Photochemical reduction of carbon dioxide to formate catalyzed by 2,2t́-bipyridine- or 1,10-phenanthroline-ruthenium(II) complexes

Formate is photogenerated by visible light irradiation of systems containing either the [Ru(bpy)3]2+ 2Cl− (bpy = 2,2′-bipyridine) complex alone, or a mixture of two ruthenium(II) complexes. The former system produces the active catalytic species by photolabilisation of a bpy ligand. The latter system consists of a mixture of [Ru(L)3]2+ (L = bpy derivatives or 1,10-phenanthroline (phen)) as photosensitizer and cis-[Ru(bpy)2(CO)(X)]n+ (X = Cl, H, n = 1 or X = CO, n = 2) or cis-Ru(bpy)(CO)2(Cl)2 as homogeneous catalysts which mediate carbon dioxide reduction to formate.

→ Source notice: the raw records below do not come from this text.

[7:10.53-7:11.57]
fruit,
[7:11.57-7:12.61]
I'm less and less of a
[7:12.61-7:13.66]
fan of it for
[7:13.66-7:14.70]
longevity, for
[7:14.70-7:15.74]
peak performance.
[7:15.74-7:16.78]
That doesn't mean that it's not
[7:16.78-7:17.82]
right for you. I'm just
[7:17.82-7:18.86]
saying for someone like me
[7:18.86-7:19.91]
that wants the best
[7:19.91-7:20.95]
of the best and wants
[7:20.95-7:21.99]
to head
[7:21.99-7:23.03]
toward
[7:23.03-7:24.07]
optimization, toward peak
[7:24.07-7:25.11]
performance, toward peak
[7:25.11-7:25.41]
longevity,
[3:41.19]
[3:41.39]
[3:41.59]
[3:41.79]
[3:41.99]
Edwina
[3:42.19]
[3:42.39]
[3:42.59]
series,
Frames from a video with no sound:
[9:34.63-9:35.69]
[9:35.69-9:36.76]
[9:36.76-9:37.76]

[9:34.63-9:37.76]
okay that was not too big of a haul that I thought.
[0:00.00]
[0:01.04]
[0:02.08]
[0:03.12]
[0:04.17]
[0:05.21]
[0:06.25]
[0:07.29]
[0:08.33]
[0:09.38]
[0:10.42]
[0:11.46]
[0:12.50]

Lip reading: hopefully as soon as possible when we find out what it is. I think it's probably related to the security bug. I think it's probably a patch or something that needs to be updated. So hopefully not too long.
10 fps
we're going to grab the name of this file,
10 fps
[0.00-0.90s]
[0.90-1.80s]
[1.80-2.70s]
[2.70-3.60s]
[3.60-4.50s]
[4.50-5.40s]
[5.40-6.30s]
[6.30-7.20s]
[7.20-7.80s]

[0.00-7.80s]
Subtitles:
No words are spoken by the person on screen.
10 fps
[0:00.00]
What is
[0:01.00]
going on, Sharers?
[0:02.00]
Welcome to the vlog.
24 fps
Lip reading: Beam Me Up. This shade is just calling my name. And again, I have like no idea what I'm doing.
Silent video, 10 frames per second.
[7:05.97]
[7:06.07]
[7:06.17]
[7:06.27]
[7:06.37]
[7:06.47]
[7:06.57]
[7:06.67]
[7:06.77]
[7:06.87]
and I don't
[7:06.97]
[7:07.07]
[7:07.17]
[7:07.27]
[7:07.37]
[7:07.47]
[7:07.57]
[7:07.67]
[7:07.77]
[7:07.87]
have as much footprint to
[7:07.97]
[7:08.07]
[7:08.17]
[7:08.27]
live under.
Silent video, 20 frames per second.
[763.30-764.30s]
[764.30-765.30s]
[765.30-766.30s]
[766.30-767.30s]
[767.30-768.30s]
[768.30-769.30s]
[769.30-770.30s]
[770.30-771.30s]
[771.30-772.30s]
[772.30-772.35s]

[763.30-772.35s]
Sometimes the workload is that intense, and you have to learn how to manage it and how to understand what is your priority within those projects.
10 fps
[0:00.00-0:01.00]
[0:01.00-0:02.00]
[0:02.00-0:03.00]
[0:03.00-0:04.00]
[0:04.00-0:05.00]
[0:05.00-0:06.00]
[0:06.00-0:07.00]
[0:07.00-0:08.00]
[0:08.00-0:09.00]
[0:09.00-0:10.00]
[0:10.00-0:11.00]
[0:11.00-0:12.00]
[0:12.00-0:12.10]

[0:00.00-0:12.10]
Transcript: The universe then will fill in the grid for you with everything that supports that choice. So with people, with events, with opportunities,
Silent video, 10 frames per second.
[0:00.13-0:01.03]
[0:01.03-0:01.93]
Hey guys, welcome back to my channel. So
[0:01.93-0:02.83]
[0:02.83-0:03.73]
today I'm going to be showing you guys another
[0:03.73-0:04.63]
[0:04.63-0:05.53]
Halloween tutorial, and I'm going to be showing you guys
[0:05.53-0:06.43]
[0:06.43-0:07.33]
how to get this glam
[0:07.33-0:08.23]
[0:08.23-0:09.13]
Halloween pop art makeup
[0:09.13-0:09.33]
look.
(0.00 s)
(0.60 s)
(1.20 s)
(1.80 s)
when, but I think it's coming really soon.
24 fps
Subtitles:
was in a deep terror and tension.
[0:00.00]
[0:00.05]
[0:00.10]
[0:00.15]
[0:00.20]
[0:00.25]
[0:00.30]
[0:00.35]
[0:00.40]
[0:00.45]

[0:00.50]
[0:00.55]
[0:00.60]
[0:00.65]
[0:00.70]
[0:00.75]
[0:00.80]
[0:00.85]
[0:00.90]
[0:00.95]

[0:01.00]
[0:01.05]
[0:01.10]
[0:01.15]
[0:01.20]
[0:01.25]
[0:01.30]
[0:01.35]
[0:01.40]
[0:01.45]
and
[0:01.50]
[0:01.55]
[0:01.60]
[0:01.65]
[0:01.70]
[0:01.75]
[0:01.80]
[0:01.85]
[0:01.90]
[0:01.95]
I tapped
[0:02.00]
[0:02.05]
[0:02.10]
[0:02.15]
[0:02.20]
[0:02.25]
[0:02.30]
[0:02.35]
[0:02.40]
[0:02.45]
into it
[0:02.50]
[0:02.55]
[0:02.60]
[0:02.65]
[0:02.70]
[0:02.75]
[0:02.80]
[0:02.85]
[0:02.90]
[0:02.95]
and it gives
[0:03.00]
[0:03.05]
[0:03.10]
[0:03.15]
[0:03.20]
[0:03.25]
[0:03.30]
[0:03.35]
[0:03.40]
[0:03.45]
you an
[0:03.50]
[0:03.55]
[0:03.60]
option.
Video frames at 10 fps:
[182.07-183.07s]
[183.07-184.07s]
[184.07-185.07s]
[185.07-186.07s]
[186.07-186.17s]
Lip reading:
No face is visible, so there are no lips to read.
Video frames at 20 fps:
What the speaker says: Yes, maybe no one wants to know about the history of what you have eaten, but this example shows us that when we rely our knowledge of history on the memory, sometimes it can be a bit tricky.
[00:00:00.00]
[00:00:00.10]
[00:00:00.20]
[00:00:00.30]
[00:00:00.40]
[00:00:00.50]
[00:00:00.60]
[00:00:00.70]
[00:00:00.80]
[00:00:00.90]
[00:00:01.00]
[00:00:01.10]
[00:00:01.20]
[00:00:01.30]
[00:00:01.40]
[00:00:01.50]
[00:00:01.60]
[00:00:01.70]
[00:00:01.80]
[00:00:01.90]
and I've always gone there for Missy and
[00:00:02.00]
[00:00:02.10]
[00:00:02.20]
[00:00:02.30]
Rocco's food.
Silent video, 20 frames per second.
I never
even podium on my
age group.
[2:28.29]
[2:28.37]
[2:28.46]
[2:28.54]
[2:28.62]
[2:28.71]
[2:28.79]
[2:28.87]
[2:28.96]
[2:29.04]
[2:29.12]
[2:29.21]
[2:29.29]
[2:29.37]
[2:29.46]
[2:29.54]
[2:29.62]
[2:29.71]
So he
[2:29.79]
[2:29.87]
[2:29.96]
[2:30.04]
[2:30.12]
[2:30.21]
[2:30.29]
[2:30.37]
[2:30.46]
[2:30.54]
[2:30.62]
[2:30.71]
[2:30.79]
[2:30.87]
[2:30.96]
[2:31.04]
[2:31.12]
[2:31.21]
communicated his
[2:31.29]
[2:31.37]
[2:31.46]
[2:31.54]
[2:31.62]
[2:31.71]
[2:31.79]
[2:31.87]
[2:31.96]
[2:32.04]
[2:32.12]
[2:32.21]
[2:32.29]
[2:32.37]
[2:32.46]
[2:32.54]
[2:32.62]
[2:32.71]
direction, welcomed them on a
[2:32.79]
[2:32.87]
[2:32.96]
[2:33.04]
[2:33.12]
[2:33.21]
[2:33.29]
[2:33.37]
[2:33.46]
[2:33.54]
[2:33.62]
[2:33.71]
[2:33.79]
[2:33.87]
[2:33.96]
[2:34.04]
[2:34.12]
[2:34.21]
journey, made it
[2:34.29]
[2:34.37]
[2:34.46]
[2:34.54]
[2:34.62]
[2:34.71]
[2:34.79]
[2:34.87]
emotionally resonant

The efficiency of formate production is dependent on the presence of water and excess ligand but is independent of CO2 pressure. A maximum quantum yield of 15% was measured for the mixed [Ru(bpy)3]2+ / cis-[Ru(bpy)2(CO)(H)]+ system. The photochemical process consumed triethanolamine as electron donor and was studied by 13C NMR using labelled carbon dioxide in order to determine the origin of the formate. This CO2 photoreduction system consists of two catalytic cycles: a photochemical one for the ruthenium-trischelate and a dark-reaction pathway for the ruthenium bis- or mono-bpy complex. The reaction involves reductive quenching of the [Ru(L)3]2+ excited state by the tertiary amine to the corresponding ruthenium(I) complex which reduces the carbon dioxide activation catalyst to RuI and further to Ru0.